● What to produce
Output a faithful copy of the entries, every picture removed.

● Study material
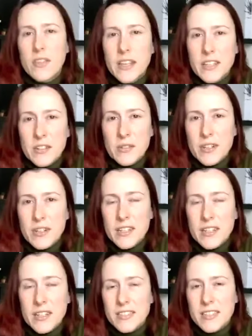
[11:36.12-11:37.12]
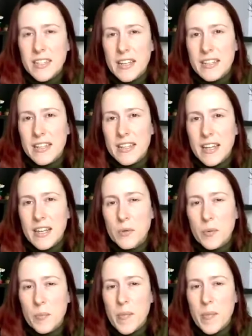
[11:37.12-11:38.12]
you, Lindsay. Now,
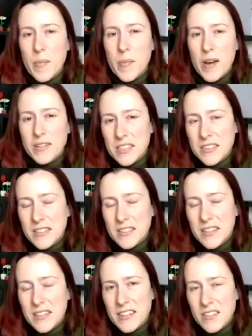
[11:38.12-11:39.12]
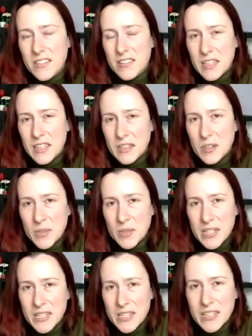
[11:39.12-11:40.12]
Martin, another thing that
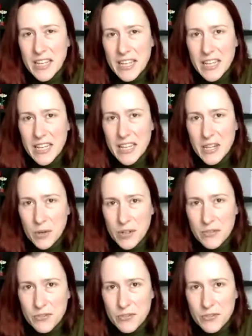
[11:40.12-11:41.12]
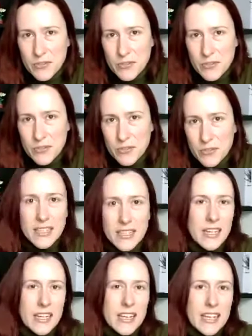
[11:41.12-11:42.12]
we hear quite frequently
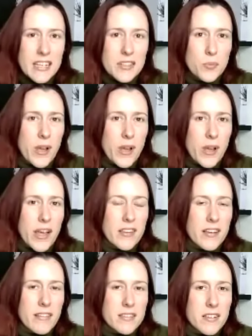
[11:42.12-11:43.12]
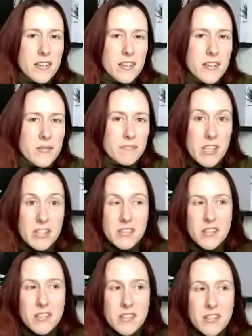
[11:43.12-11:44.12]
is where there is a
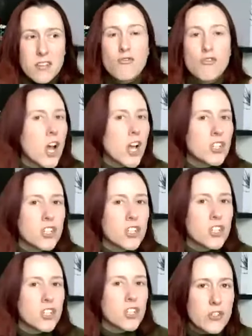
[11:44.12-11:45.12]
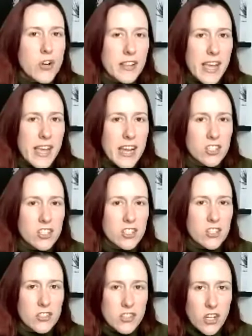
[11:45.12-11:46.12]
sudden rush on the
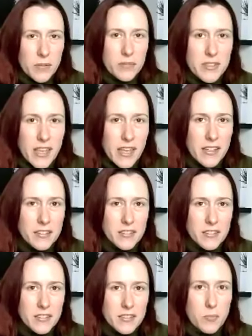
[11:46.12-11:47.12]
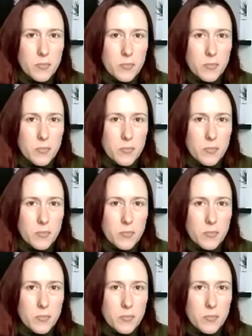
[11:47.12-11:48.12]
transaction, the timescales have been moved,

● Output below
[11:36.12-11:37.12]
[11:37.12-11:38.12]
you, Lindsay. Now,
[11:38.12-11:39.12]
[11:39.12-11:40.12]
Martin, another thing that
[11:40.12-11:41.12]
[11:41.12-11:42.12]
we hear quite frequently
[11:42.12-11:43.12]
[11:43.12-11:44.12]
is where there is a
[11:44.12-11:45.12]
[11:45.12-11:46.12]
sudden rush on the
[11:46.12-11:47.12]
[11:47.12-11:48.12]
transaction, the timescales have been moved,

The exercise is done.